Kendilerini, vicdanlarını, zihinlerini ve bilgi dağarcıklarını her yeni güne paralel olarak yenilemeyen toplumların, ikram edilen yepyeni bağışlardan, yepyeni ikramlardan alacakları bir nasip yoktur.
Tüm dünyada, hangi dinden ve hangi mezhepten olursa olsun tüm mazlumların feryadını duymayan kulaklarda bir hayır yoktur, tüm mazlumların acıklı hallerini görmeyen, göremeyen gözlerde kesinlikle bir hayır yoktur, tüm mazlumların ve ezilenlerin, emekleri ve alınterleri sömürülenlerin uykusuzluklarını, rahatsızlıklarını paylaşmayan vicdanlarda elbette bir hayır yoktur.

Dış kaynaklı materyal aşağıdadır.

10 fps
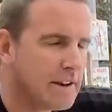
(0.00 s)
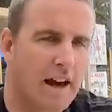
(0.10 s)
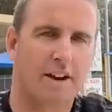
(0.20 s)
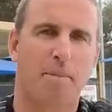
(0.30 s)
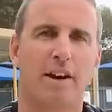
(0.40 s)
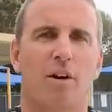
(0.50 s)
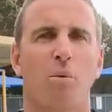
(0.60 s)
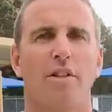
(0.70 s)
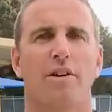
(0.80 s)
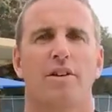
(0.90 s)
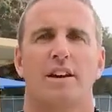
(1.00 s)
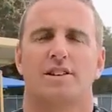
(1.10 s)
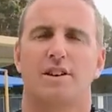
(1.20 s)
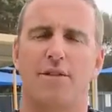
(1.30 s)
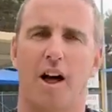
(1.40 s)
Now, depending on whether you need
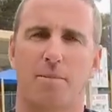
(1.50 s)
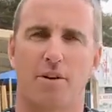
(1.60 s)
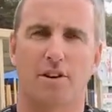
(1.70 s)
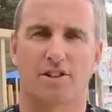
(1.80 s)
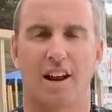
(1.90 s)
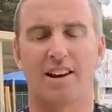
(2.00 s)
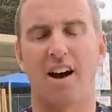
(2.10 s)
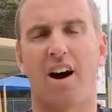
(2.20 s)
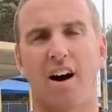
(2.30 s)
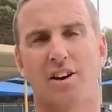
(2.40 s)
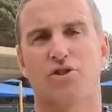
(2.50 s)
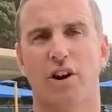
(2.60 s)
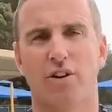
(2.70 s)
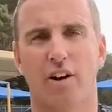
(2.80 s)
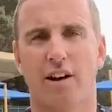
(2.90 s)
to develop a slightly higher
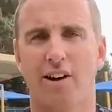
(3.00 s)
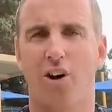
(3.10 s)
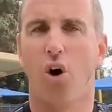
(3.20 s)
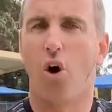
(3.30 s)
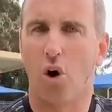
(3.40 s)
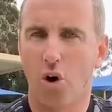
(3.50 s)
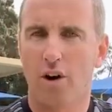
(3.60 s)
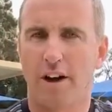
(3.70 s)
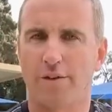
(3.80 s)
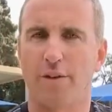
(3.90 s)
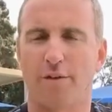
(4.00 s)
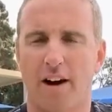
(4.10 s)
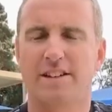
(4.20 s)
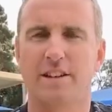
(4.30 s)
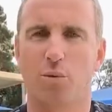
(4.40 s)
stroke rate, or if you're
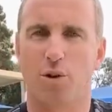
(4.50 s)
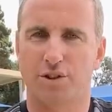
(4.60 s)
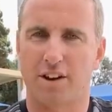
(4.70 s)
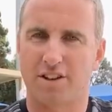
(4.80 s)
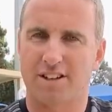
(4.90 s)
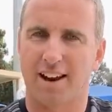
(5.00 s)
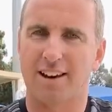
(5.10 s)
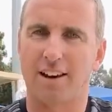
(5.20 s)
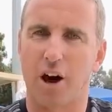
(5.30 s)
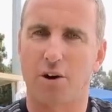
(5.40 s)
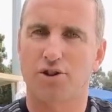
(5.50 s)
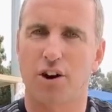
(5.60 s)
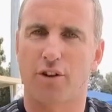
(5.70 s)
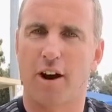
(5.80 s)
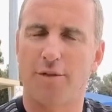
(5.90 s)
fighting the water and a slightly lower
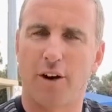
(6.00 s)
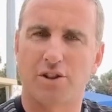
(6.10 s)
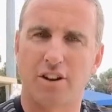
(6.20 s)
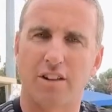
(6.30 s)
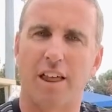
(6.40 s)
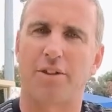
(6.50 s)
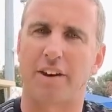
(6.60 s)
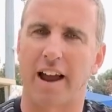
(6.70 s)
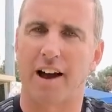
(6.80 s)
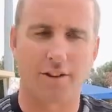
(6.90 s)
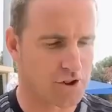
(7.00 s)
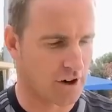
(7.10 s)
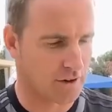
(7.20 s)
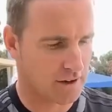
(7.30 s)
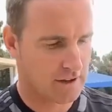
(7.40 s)
stroke rate focusing on lengthening out the
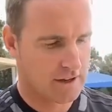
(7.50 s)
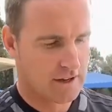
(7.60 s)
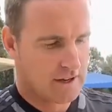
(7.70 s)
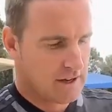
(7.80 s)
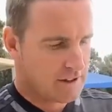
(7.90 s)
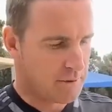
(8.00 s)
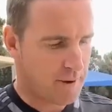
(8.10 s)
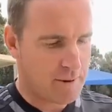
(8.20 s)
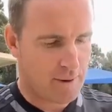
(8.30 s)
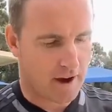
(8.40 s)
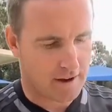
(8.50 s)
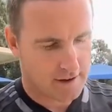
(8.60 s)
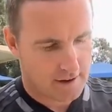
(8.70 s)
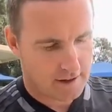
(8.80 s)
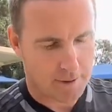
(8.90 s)
stroke, the beeper
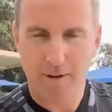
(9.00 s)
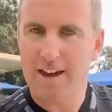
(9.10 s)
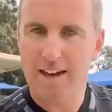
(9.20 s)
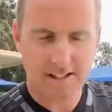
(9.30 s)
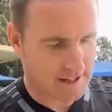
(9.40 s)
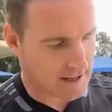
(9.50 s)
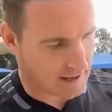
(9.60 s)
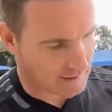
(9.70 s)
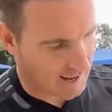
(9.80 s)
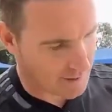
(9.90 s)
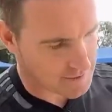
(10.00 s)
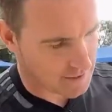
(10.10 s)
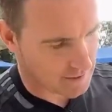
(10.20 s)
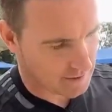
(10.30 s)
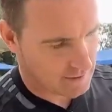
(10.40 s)
can be easily
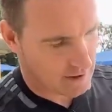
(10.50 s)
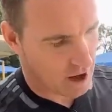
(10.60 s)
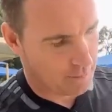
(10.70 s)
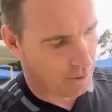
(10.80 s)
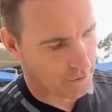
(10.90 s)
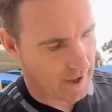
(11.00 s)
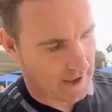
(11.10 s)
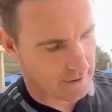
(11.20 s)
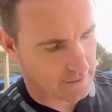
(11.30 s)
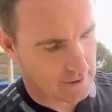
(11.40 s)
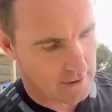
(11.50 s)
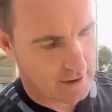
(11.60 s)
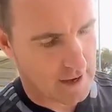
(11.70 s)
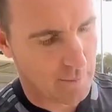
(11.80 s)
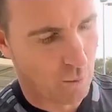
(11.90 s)
adapted up or down
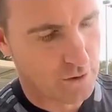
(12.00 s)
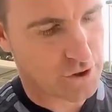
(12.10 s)
in 1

Kendi ülkesinin kaynaklarının nerelere, kimlere ve hangi yollarla ve niçin aktarıldığını merak etmeyenlerin perişan hallerini, acıklı hallerini ve dahi acınası hallerini de kimseler merak etmeyecektir.
Kendilerini, vicdanlarını, hallerini ve tutum ve davranışlarını gözden geçirmeyen, gerçek bilginin peşinde ter dökmeyen toplumların her gün yeniden doğan güneşten, yeni bağışlardan elbette alacakları bir pay yoktur.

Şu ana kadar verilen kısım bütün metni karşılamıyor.